> [Dataset]:
╔══

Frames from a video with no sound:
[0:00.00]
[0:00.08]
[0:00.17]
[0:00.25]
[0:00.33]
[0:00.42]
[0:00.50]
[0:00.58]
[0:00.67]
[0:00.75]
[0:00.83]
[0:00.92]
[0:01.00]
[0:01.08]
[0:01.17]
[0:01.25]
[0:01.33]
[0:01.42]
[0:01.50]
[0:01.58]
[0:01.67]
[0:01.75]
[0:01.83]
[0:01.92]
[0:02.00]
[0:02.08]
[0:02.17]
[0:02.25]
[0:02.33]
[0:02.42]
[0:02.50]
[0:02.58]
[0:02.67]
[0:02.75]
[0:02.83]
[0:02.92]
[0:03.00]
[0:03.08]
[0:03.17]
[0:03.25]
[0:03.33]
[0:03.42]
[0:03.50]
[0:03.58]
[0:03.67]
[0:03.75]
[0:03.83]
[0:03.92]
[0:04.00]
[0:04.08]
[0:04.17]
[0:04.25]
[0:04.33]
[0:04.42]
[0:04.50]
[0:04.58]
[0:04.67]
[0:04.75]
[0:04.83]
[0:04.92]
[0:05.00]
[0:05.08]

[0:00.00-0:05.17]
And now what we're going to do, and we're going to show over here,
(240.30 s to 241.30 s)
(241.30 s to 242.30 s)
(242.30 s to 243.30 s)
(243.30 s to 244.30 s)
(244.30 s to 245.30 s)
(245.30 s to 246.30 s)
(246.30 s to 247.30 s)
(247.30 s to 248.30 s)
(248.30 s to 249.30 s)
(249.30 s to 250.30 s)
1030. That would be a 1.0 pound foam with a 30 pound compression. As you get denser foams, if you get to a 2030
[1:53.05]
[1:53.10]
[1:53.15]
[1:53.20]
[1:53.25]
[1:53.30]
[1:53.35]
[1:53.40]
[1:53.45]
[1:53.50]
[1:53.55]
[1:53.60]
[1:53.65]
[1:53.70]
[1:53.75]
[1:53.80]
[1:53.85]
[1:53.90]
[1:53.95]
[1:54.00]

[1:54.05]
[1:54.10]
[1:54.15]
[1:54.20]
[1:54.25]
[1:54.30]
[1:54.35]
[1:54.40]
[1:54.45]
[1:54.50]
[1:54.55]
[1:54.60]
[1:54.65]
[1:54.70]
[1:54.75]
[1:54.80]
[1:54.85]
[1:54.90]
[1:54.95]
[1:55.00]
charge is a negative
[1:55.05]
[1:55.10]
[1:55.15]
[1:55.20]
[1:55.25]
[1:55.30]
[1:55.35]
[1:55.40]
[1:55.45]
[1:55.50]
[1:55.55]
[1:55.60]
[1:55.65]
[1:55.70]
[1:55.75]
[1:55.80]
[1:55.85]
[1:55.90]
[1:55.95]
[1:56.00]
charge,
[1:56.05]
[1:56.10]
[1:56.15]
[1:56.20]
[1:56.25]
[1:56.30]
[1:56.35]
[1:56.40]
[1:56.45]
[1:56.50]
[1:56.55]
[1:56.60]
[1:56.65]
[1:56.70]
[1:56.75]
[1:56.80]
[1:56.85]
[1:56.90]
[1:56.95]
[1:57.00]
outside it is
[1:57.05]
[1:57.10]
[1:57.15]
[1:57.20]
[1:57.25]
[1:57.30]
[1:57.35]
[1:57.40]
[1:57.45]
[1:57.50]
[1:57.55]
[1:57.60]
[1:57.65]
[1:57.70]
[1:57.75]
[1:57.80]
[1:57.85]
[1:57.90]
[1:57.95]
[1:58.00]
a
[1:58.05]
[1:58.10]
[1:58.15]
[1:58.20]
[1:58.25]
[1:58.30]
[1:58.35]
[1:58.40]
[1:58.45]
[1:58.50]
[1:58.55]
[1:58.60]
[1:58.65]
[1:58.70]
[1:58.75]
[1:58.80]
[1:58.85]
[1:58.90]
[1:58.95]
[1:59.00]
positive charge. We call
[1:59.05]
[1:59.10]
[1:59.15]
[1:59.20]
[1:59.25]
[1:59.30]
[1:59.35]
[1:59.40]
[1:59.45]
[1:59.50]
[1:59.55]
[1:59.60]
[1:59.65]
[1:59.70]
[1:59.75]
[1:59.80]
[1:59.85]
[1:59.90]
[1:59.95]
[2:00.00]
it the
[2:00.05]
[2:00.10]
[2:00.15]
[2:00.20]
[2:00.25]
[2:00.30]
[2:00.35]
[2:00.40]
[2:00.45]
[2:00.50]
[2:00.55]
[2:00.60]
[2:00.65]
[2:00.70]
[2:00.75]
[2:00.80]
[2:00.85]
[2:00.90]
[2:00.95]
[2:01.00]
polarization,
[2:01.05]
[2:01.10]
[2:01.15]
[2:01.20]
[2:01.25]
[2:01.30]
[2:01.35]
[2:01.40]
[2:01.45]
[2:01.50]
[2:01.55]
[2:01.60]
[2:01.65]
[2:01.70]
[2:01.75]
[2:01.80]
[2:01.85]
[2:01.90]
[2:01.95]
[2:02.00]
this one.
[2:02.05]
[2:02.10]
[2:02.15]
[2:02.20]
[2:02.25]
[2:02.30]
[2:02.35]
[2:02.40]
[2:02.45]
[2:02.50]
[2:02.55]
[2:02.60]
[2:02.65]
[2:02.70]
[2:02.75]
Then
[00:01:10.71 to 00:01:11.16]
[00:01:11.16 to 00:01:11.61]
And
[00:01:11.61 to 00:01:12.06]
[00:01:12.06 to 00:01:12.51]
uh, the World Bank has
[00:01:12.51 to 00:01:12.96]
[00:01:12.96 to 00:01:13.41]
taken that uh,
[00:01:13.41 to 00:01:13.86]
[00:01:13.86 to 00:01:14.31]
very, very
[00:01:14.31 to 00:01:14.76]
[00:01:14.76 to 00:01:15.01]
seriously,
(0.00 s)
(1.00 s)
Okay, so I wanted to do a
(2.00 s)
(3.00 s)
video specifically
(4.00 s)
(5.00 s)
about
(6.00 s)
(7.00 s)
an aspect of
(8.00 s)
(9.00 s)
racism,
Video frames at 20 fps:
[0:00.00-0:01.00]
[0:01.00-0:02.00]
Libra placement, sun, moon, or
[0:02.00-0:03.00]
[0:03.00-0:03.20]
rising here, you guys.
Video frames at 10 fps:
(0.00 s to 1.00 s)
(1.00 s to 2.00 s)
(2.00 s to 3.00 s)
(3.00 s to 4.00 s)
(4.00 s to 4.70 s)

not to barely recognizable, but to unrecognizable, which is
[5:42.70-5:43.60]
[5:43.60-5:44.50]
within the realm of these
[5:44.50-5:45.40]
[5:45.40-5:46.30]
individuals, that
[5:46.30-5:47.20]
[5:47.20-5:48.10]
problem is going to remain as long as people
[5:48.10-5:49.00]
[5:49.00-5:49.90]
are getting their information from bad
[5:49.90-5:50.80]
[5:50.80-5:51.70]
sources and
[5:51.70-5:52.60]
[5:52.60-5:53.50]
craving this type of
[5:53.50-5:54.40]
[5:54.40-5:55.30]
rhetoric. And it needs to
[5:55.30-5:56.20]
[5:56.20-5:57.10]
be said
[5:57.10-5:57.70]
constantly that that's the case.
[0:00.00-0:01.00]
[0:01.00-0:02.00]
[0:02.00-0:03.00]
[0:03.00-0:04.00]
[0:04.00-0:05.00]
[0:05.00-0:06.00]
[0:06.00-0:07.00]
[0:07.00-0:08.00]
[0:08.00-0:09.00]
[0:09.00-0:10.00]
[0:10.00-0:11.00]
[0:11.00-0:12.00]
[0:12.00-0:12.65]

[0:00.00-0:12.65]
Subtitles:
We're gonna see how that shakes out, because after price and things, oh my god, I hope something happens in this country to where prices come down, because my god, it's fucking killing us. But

╚══

From the first line to the last, return the data exactly.

Frames from a video with no sound:
[0:00.00]
[0:00.08]
[0:00.17]
[0:00.25]
[0:00.33]
[0:00.42]
[0:00.50]
[0:00.58]
[0:00.67]
[0:00.75]
[0:00.83]
[0:00.92]
[0:01.00]
[0:01.08]
[0:01.17]
[0:01.25]
[0:01.33]
[0:01.42]
[0:01.50]
[0:01.58]
[0:01.67]
[0:01.75]
[0:01.83]
[0:01.92]
[0:02.00]
[0:02.08]
[0:02.17]
[0:02.25]
[0:02.33]
[0:02.42]
[0:02.50]
[0:02.58]
[0:02.67]
[0:02.75]
[0:02.83]
[0:02.92]
[0:03.00]
[0:03.08]
[0:03.17]
[0:03.25]
[0:03.33]
[0:03.42]
[0:03.50]
[0:03.58]
[0:03.67]
[0:03.75]
[0:03.83]
[0:03.92]
[0:04.00]
[0:04.08]
[0:04.17]
[0:04.25]
[0:04.33]
[0:04.42]
[0:04.50]
[0:04.58]
[0:04.67]
[0:04.75]
[0:04.83]
[0:04.92]
[0:05.00]
[0:05.08]

[0:00.00-0:05.17]
And now what we're going to do, and we're going to show over here,
(240.30 s to 241.30 s)
(241.30 s to 242.30 s)
(242.30 s to 243.30 s)
(243.30 s to 244.30 s)
(244.30 s to 245.30 s)
(245.30 s to 246.30 s)
(246.30 s to 247.30 s)
(247.30 s to 248.30 s)
(248.30 s to 249.30 s)
(249.30 s to 250.30 s)
1030. That would be a 1.0 pound foam with a 30 pound compression. As you get denser foams, if you get to a 2030
[1:53.05]
[1:53.10]
[1:53.15]
[1:53.20]
[1:53.25]
[1:53.30]
[1:53.35]
[1:53.40]
[1:53.45]
[1:53.50]
[1:53.55]
[1:53.60]
[1:53.65]
[1:53.70]
[1:53.75]
[1:53.80]
[1:53.85]
[1:53.90]
[1:53.95]
[1:54.00]

[1:54.05]
[1:54.10]
[1:54.15]
[1:54.20]
[1:54.25]
[1:54.30]
[1:54.35]
[1:54.40]
[1:54.45]
[1:54.50]
[1:54.55]
[1:54.60]
[1:54.65]
[1:54.70]
[1:54.75]
[1:54.80]
[1:54.85]
[1:54.90]
[1:54.95]
[1:55.00]
charge is a negative
[1:55.05]
[1:55.10]
[1:55.15]
[1:55.20]
[1:55.25]
[1:55.30]
[1:55.35]
[1:55.40]
[1:55.45]
[1:55.50]
[1:55.55]
[1:55.60]
[1:55.65]
[1:55.70]
[1:55.75]
[1:55.80]
[1:55.85]
[1:55.90]
[1:55.95]
[1:56.00]
charge,
[1:56.05]
[1:56.10]
[1:56.15]
[1:56.20]
[1:56.25]
[1:56.30]
[1:56.35]
[1:56.40]
[1:56.45]
[1:56.50]
[1:56.55]
[1:56.60]
[1:56.65]
[1:56.70]
[1:56.75]
[1:56.80]
[1:56.85]
[1:56.90]
[1:56.95]
[1:57.00]
outside it is
[1:57.05]
[1:57.10]
[1:57.15]
[1:57.20]
[1:57.25]
[1:57.30]
[1:57.35]
[1:57.40]
[1:57.45]
[1:57.50]
[1:57.55]
[1:57.60]
[1:57.65]
[1:57.70]
[1:57.75]
[1:57.80]
[1:57.85]
[1:57.90]
[1:57.95]
[1:58.00]
a
[1:58.05]
[1:58.10]
[1:58.15]
[1:58.20]
[1:58.25]
[1:58.30]
[1:58.35]
[1:58.40]
[1:58.45]
[1:58.50]
[1:58.55]
[1:58.60]
[1:58.65]
[1:58.70]
[1:58.75]
[1:58.80]
[1:58.85]
[1:58.90]
[1:58.95]
[1:59.00]
positive charge. We call
[1:59.05]
[1:59.10]
[1:59.15]
[1:59.20]
[1:59.25]
[1:59.30]
[1:59.35]
[1:59.40]
[1:59.45]
[1:59.50]
[1:59.55]
[1:59.60]
[1:59.65]
[1:59.70]
[1:59.75]
[1:59.80]
[1:59.85]
[1:59.90]
[1:59.95]
[2:00.00]
it the
[2:00.05]
[2:00.10]
[2:00.15]
[2:00.20]
[2:00.25]
[2:00.30]
[2:00.35]
[2:00.40]
[2:00.45]
[2:00.50]
[2:00.55]
[2:00.60]
[2:00.65]
[2:00.70]
[2:00.75]
[2:00.80]
[2:00.85]
[2:00.90]
[2:00.95]
[2:01.00]
polarization,
[2:01.05]
[2:01.10]
[2:01.15]
[2:01.20]
[2:01.25]
[2:01.30]
[2:01.35]
[2:01.40]
[2:01.45]
[2:01.50]
[2:01.55]
[2:01.60]
[2:01.65]
[2:01.70]
[2:01.75]
[2:01.80]
[2:01.85]
[2:01.90]
[2:01.95]
[2:02.00]
this one.
[2:02.05]
[2:02.10]
[2:02.15]
[2:02.20]
[2:02.25]
[2:02.30]
[2:02.35]
[2:02.40]
[2:02.45]
[2:02.50]
[2:02.55]
[2:02.60]
[2:02.65]
[2:02.70]
[2:02.75]
Then
[00:01:10.71 to 00:01:11.16]
[00:01:11.16 to 00:01:11.61]
And
[00:01:11.61 to 00:01:12.06]
[00:01:12.06 to 00:01:12.51]
uh, the World Bank has
[00:01:12.51 to 00:01:12.96]
[00:01:12.96 to 00:01:13.41]
taken that uh,
[00:01:13.41 to 00:01:13.86]
[00:01:13.86 to 00:01:14.31]
very, very
[00:01:14.31 to 00:01:14.76]
[00:01:14.76 to 00:01:15.01]
seriously,
(0.00 s)
(1.00 s)
Okay, so I wanted to do a
(2.00 s)
(3.00 s)
video specifically
(4.00 s)
(5.00 s)
about
(6.00 s)
(7.00 s)
an aspect of
(8.00 s)
(9.00 s)
racism,
Video frames at 20 fps:
[0:00.00-0:01.00]
[0:01.00-0:02.00]
Libra placement, sun, moon, or
[0:02.00-0:03.00]
[0:03.00-0:03.20]
rising here, you guys.
Video frames at 10 fps:
(0.00 s to 1.00 s)
(1.00 s to 2.00 s)
(2.00 s to 3.00 s)
(3.00 s to 4.00 s)
(4.00 s to 4.70 s)

not to barely recognizable, but to unrecognizable, which is
[5:42.70-5:43.60]
[5:43.60-5:44.50]
within the realm of these
[5:44.50-5:45.40]
[5:45.40-5:46.30]
individuals, that
[5:46.30-5:47.20]
[5:47.20-5:48.10]
problem is going to remain as long as people
[5:48.10-5:49.00]
[5:49.00-5:49.90]
are getting their information from bad
[5:49.90-5:50.80]
[5:50.80-5:51.70]
sources and
[5:51.70-5:52.60]
[5:52.60-5:53.50]
craving this type of
[5:53.50-5:54.40]
[5:54.40-5:55.30]
rhetoric. And it needs to
[5:55.30-5:56.20]
[5:56.20-5:57.10]
be said
[5:57.10-5:57.70]
constantly that that's the case.
[0:00.00-0:01.00]
[0:01.00-0:02.00]
[0:02.00-0:03.00]
[0:03.00-0:04.00]
[0:04.00-0:05.00]
[0:05.00-0:06.00]
[0:06.00-0:07.00]
[0:07.00-0:08.00]
[0:08.00-0:09.00]
[0:09.00-0:10.00]
[0:10.00-0:11.00]
[0:11.00-0:12.00]
[0:12.00-0:12.65]

[0:00.00-0:12.65]
Subtitles:
We're gonna see how that shakes out, because after price and things, oh my god, I hope something happens in this country to where prices come down, because my god, it's fucking killing us. But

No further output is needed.